Em comunicado emitido no sábado, o Ministério do Comércio da China afirmou que as sanções “impróprias” restringem de forma indevida os negócios entre empresas chinesas e países terceiros, configurando uma violação das leis internacionais e das normas básicas que regem as relações internacionais. O ministério esclareceu que foi emitida uma “ordem de proibição” que estipula que as sanções “não deverão ser reconhecidas, aplicadas ou cumpridas” para “proteger a soberania nacional, a segurança e os interesses de desenvolvimento”.

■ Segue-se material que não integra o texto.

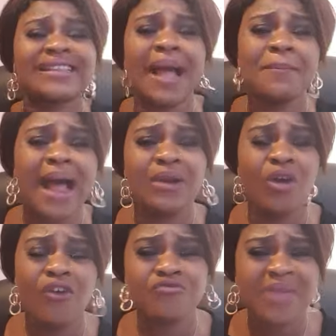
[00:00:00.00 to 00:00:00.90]
as that man
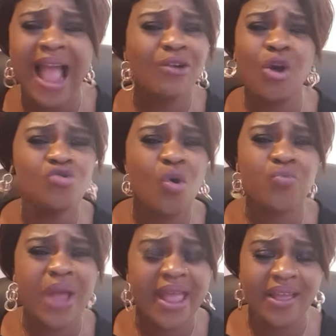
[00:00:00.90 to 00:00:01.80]
loves me, I go
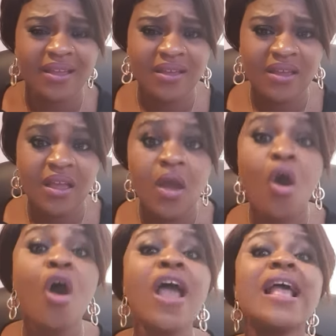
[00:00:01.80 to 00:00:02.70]
nowhere.
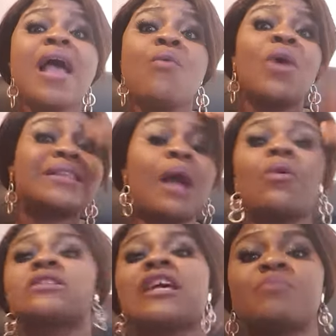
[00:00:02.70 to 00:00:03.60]
What I
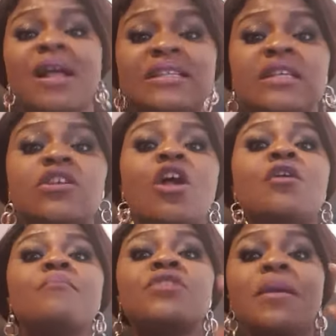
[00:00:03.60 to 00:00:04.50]
was expecting is
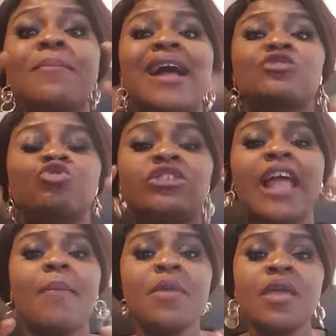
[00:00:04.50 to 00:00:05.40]
the man should
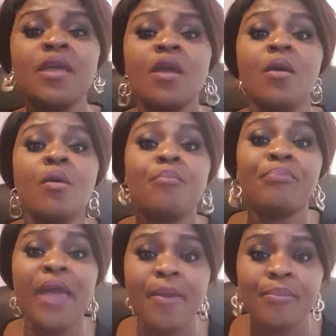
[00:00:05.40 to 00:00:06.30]
tell me,
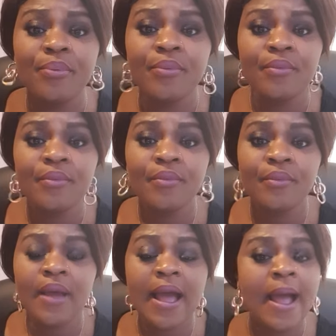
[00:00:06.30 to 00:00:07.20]
babe,
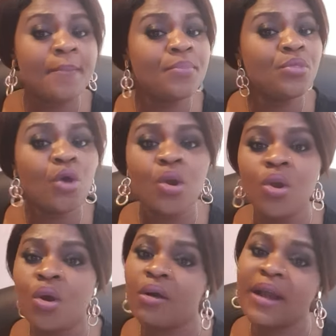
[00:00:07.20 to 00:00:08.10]
I'm no
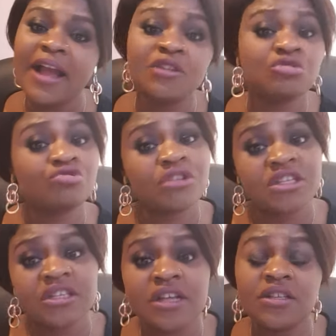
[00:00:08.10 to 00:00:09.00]
longer
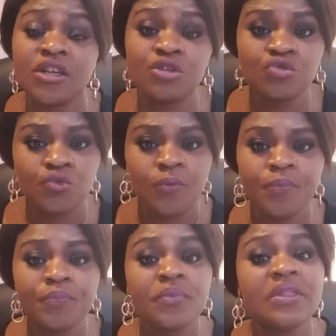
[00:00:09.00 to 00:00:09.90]
interested in you.
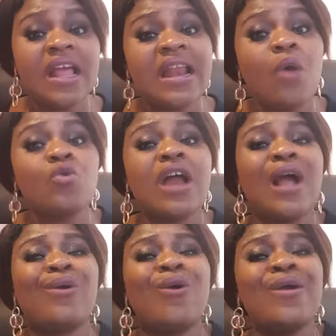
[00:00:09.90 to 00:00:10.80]
Then I will
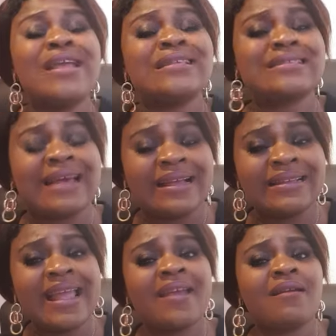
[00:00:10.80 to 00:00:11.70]
not go inside
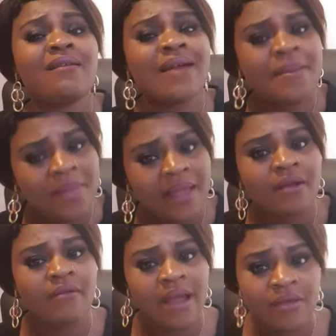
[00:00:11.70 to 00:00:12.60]
and cry my
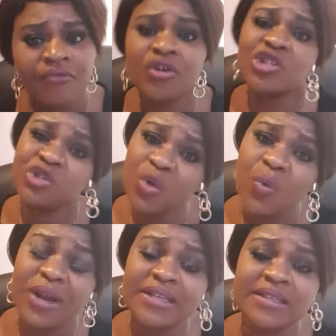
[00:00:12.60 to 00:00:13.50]
cry for 2
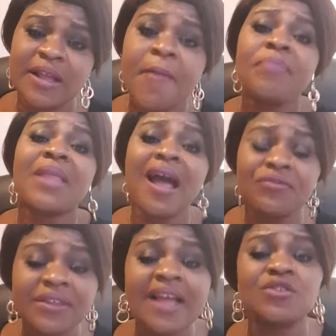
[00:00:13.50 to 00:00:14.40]
weeks.
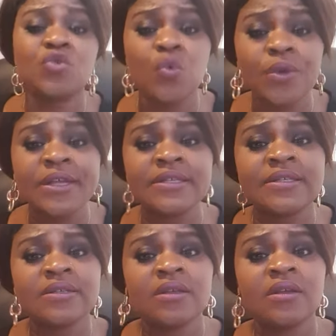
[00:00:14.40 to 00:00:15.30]
After 2 weeks,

Adicionalmente, o governo chinês tem manifestado, consistentemente, a sua oposição a sanções unilaterais que carecem de autorização da ONU e não têm fundamento em direito internacional, segundo a mesma fonte. A ordem em questão bloqueia as medidas dos EUA contra a refinaria Hengli Petrochemical (Dalian) e outras quatro denominadas “refinarias de bule”: Shandong Jincheng Petrochemical Group, Hebei Xinhai Chemical Group, Shouguang Luqing Petrochemical e Shandong Shengxing Chemical.

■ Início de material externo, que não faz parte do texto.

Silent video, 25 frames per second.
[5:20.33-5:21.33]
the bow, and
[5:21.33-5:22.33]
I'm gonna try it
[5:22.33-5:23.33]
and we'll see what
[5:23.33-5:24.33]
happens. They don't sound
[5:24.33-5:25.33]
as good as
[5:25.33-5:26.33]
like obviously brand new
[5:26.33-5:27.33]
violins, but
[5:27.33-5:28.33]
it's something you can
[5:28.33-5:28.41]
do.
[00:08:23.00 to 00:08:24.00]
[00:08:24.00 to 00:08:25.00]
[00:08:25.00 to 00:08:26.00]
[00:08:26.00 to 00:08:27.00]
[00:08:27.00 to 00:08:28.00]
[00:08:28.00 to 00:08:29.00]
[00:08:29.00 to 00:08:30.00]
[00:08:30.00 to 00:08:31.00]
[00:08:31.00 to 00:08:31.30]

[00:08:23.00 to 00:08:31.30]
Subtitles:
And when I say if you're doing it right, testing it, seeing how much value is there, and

A 24 de Abril, o Departamento do Tesouro dos EUA designou a Hengli como “um dos clientes mais valiosos de Teerão”, afirmando que a empresa gerou centenas de milhões de dólares em receitas para o exército iraniano através da compra de petróleo bruto. A administração de Trump já havia imposto sanções a estas outras quatro refinarias no ano passado.